Omar buried himself in pensive thoughts; he remembered with what brotherly love Mahmoud had received him when, for the first time, he was destitute; he reproached himself for having neglected to save him, andfor not having repaid by that means his debt of gratitude: he longed for death, as the term of his penalty and his sufferings.

The moon shone brightly over the landscape, and a small caravan, consisting of a few camels, wound slowly through the vale. The lust of life again awoke in Omar; he cried out for aid to the passers-by, in a voice of wailing. They laid him carefully on a camel, that they might have his wounds bound up in the next town, which they reached by break of day. The merchant attended the unfortunate man himself, and Omar recognised in him—his brother. His sense of shame knew no bounds, as neither did the compassion of Mahmoud. The one brother begged for pardon, and the other had already forgiven; tears flowed down the cheeks of each, and the most touching reconciliation was solemnised between them.

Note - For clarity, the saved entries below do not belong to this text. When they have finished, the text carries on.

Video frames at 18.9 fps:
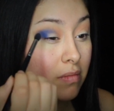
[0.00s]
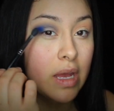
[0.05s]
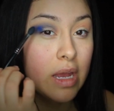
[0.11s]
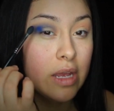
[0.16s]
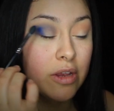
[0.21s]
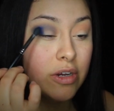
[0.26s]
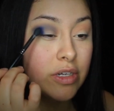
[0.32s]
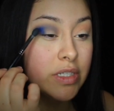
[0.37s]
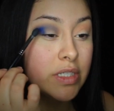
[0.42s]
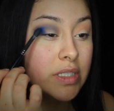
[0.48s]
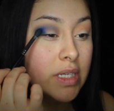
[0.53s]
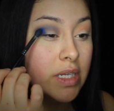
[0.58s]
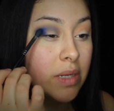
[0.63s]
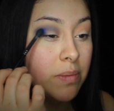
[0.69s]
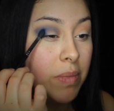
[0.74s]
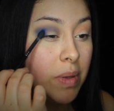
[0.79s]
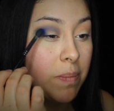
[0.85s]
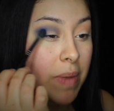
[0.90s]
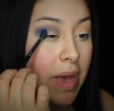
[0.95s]
And you're just going
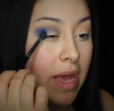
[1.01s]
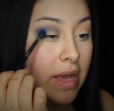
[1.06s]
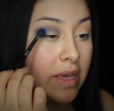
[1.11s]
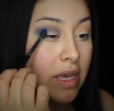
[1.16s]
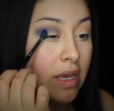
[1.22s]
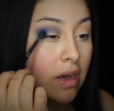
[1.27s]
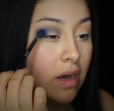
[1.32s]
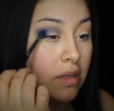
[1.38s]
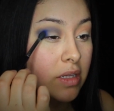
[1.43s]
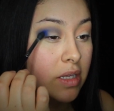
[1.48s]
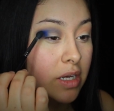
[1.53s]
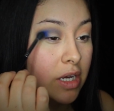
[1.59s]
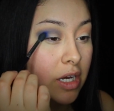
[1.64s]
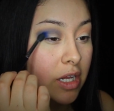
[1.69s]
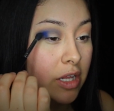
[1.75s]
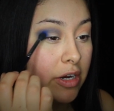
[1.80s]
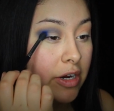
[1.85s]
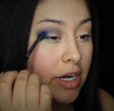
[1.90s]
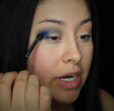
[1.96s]
to be packing on the
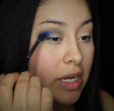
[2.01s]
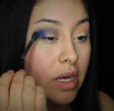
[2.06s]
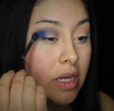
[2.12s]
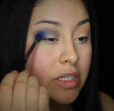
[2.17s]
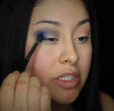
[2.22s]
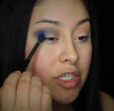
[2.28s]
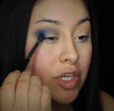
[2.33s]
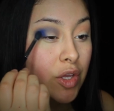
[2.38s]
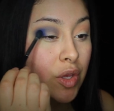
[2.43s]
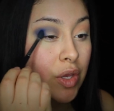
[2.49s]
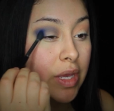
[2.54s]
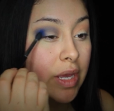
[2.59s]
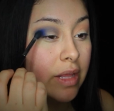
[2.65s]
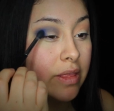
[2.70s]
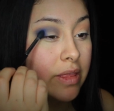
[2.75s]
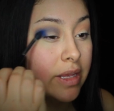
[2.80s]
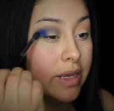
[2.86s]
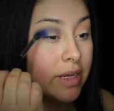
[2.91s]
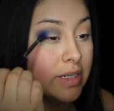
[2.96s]
color until you
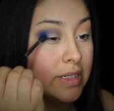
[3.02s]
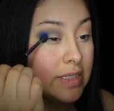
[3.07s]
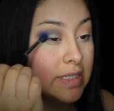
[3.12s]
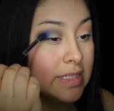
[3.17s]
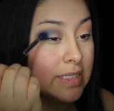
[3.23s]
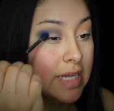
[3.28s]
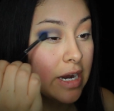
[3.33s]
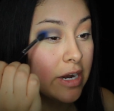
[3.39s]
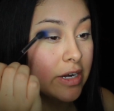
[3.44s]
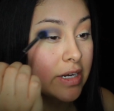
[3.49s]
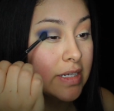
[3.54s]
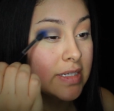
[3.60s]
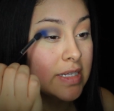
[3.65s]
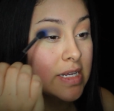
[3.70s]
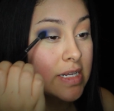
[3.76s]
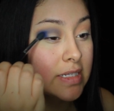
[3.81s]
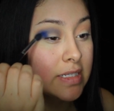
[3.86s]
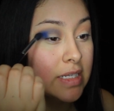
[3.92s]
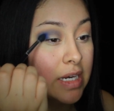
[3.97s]
get the desired
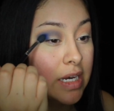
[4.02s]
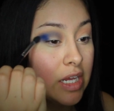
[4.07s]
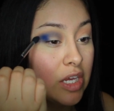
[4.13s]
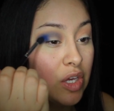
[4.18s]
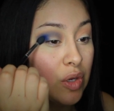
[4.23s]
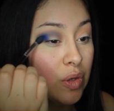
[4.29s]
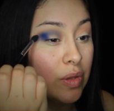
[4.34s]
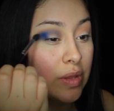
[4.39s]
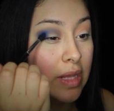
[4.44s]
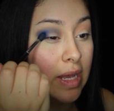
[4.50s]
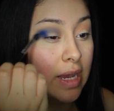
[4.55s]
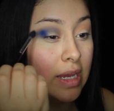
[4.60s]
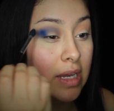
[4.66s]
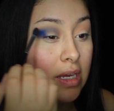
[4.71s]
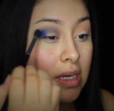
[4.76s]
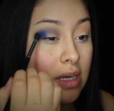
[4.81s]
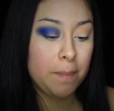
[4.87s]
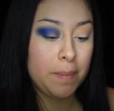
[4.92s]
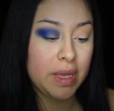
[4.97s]
intensity you
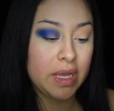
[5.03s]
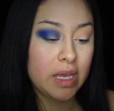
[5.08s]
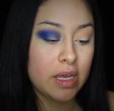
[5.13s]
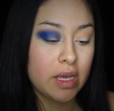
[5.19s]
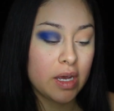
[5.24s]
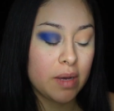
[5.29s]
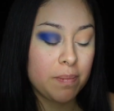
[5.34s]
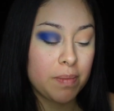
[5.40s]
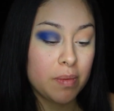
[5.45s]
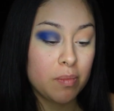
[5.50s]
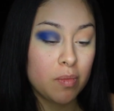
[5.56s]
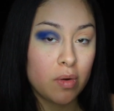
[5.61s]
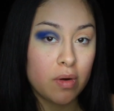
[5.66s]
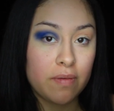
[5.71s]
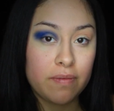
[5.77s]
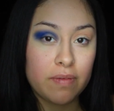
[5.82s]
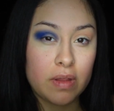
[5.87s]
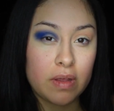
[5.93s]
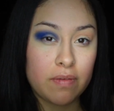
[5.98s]
like. Picking up a
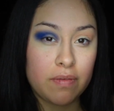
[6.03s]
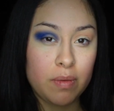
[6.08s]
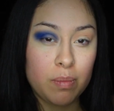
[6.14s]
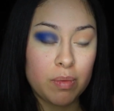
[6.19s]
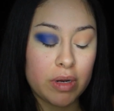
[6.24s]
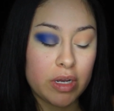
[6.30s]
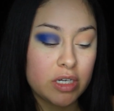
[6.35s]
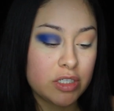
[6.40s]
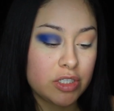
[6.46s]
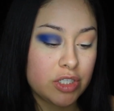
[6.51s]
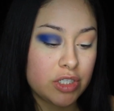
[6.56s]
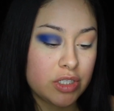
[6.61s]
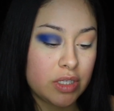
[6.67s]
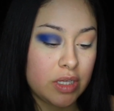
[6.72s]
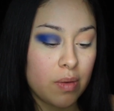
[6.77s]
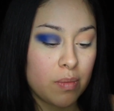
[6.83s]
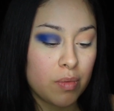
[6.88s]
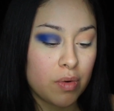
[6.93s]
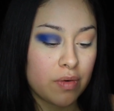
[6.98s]
more fluffy brush,
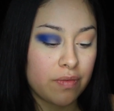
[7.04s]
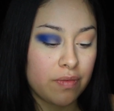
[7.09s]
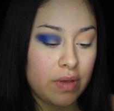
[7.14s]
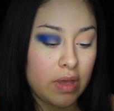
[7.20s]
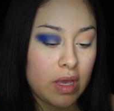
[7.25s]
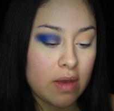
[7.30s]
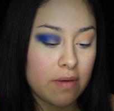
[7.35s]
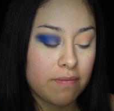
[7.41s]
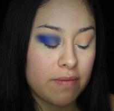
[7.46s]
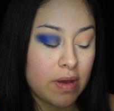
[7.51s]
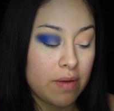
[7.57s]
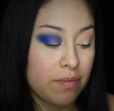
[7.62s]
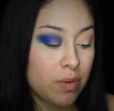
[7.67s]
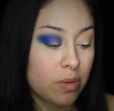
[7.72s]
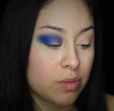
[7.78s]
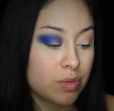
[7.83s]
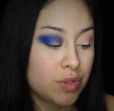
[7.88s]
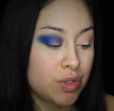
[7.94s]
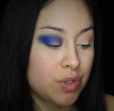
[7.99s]
the Morphe
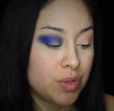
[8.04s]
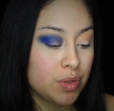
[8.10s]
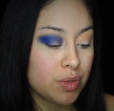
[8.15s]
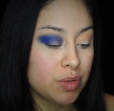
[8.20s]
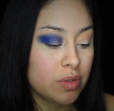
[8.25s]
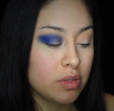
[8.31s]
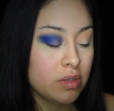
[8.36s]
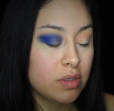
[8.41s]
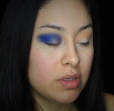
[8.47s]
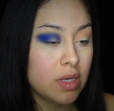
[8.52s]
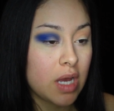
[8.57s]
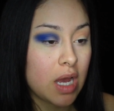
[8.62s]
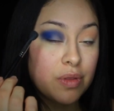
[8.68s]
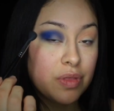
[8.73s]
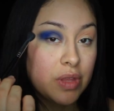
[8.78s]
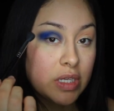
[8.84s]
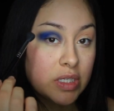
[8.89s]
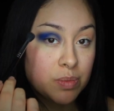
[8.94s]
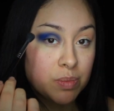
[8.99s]
M502.
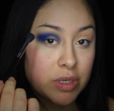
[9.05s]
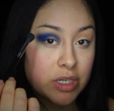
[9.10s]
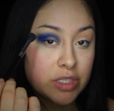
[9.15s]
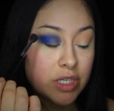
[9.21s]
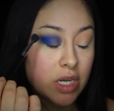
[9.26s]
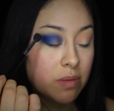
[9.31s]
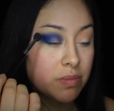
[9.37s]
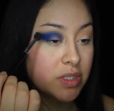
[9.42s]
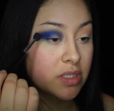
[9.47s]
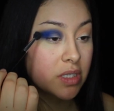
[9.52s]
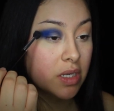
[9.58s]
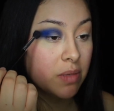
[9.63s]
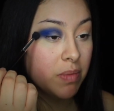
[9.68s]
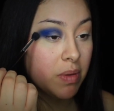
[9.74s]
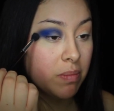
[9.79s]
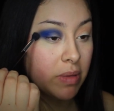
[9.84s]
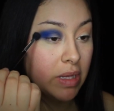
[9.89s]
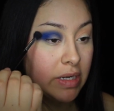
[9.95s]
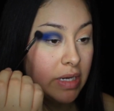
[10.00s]
With this brush, I'm just going to
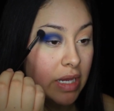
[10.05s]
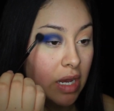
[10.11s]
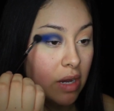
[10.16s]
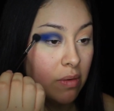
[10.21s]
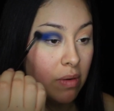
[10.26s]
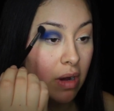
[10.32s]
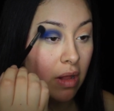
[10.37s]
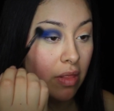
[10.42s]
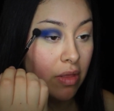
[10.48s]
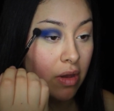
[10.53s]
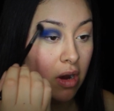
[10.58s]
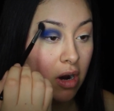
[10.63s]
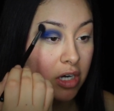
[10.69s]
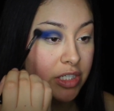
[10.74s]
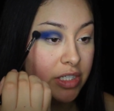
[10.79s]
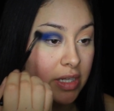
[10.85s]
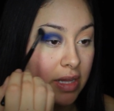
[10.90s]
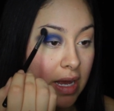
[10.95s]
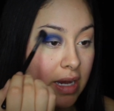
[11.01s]
be blending out all the
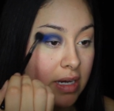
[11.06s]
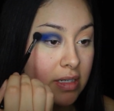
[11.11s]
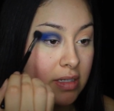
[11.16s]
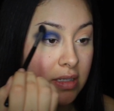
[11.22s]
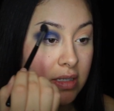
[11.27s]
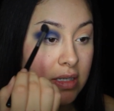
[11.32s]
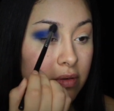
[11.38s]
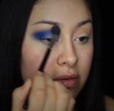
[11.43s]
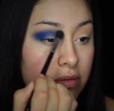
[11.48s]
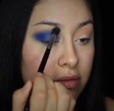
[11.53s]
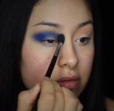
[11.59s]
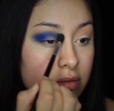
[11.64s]
harsh lines.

Mahmoud had repaired to Ispahan after his impoverishment, and had there made the acquaintance of a rich old merchant, who soon grew fond of him, and assisted him with money. Fortune was favourable to the exile, and in a short period he recovered his lost wealth. At this moment his old benefactor died, making him his heir.

On his recovery, Omar travelled with his brother to Ispahan, where the latter set him up anew in business. Omar married, and never forgot how much he owed to his brother; and from that time forward both lived in the strictest concord, and afforded the whole town a pattern of brotherly love.